*TASK STATEMENT*. Take the entries that follow and return only the lines from the one with "[354.45-355.45s]" through the final line, leaving every picture behind.

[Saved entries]
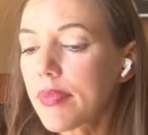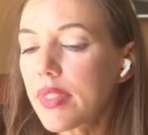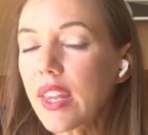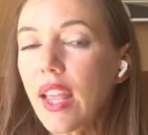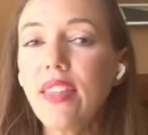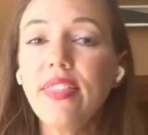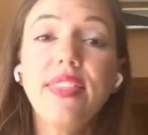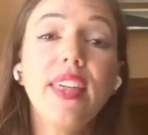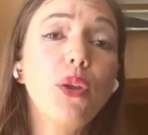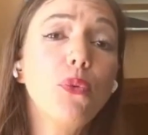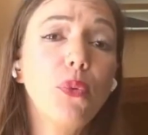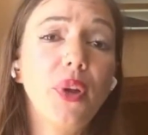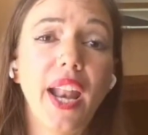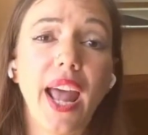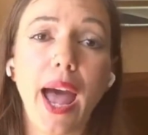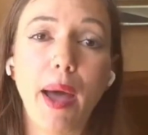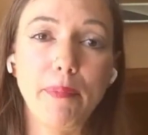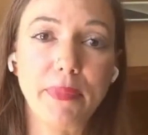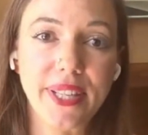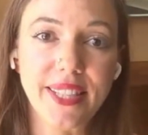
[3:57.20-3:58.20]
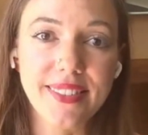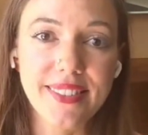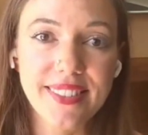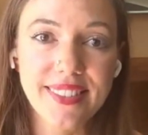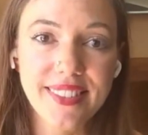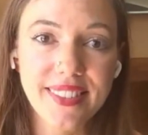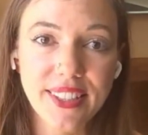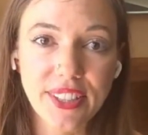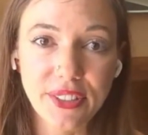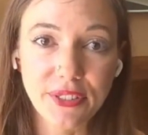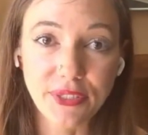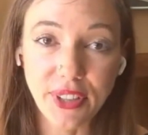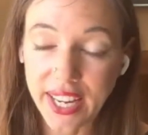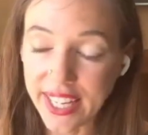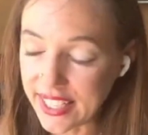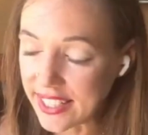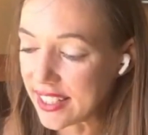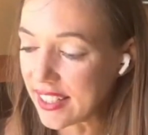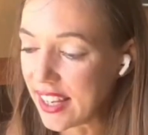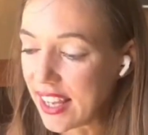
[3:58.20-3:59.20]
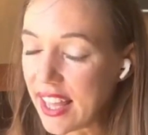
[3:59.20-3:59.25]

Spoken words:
Then what happens, right?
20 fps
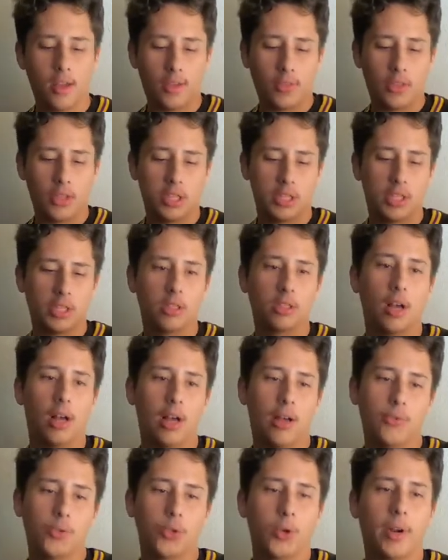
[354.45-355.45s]
This is the
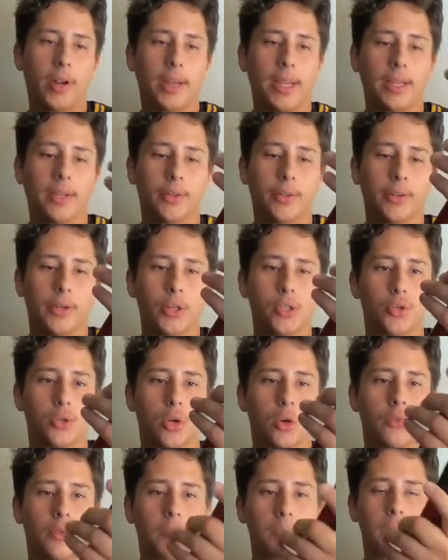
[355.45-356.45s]
Offshore Angler
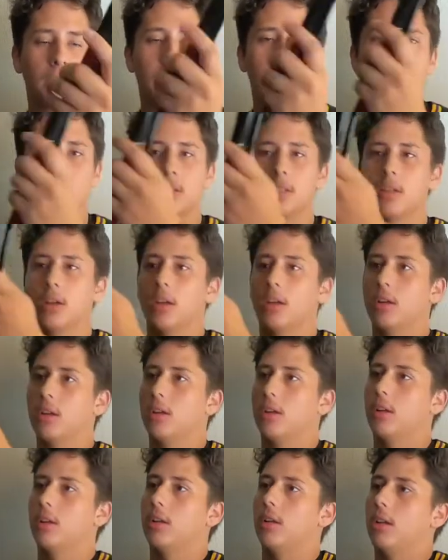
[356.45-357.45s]
Trophy Plus.
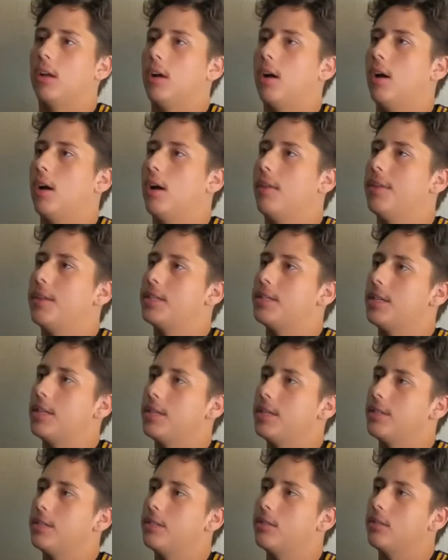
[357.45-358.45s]
This
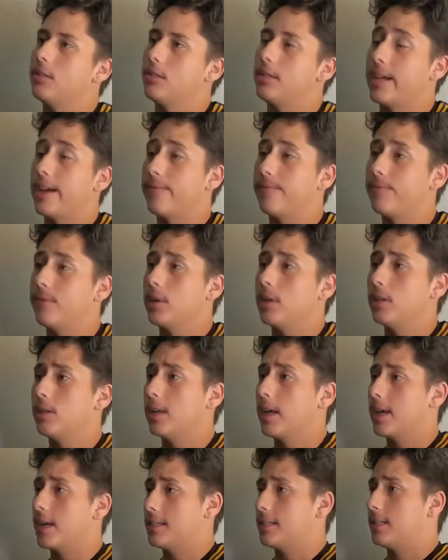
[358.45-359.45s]
is 10 foot,
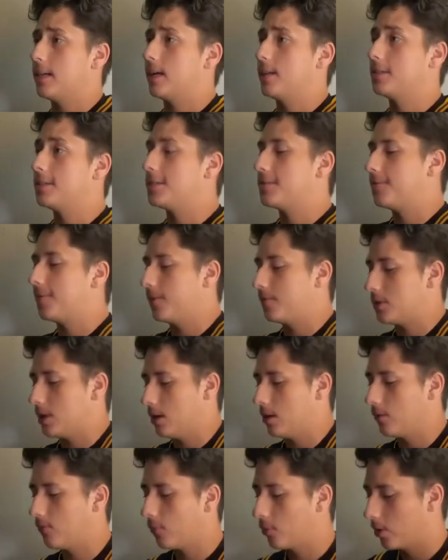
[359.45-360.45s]
like I said, this is
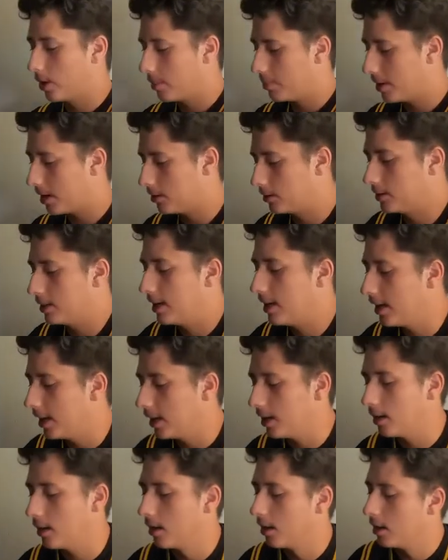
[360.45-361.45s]
15 to 40 pound
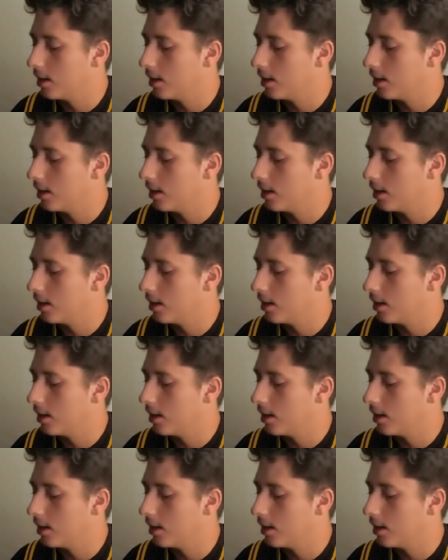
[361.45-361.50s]
line.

*EXERCISE RESPONSE*.
[354.45-355.45s]
This is the
[355.45-356.45s]
Offshore Angler
[356.45-357.45s]
Trophy Plus.
[357.45-358.45s]
This
[358.45-359.45s]
is 10 foot,
[359.45-360.45s]
like I said, this is
[360.45-361.45s]
15 to 40 pound
[361.45-361.50s]
line.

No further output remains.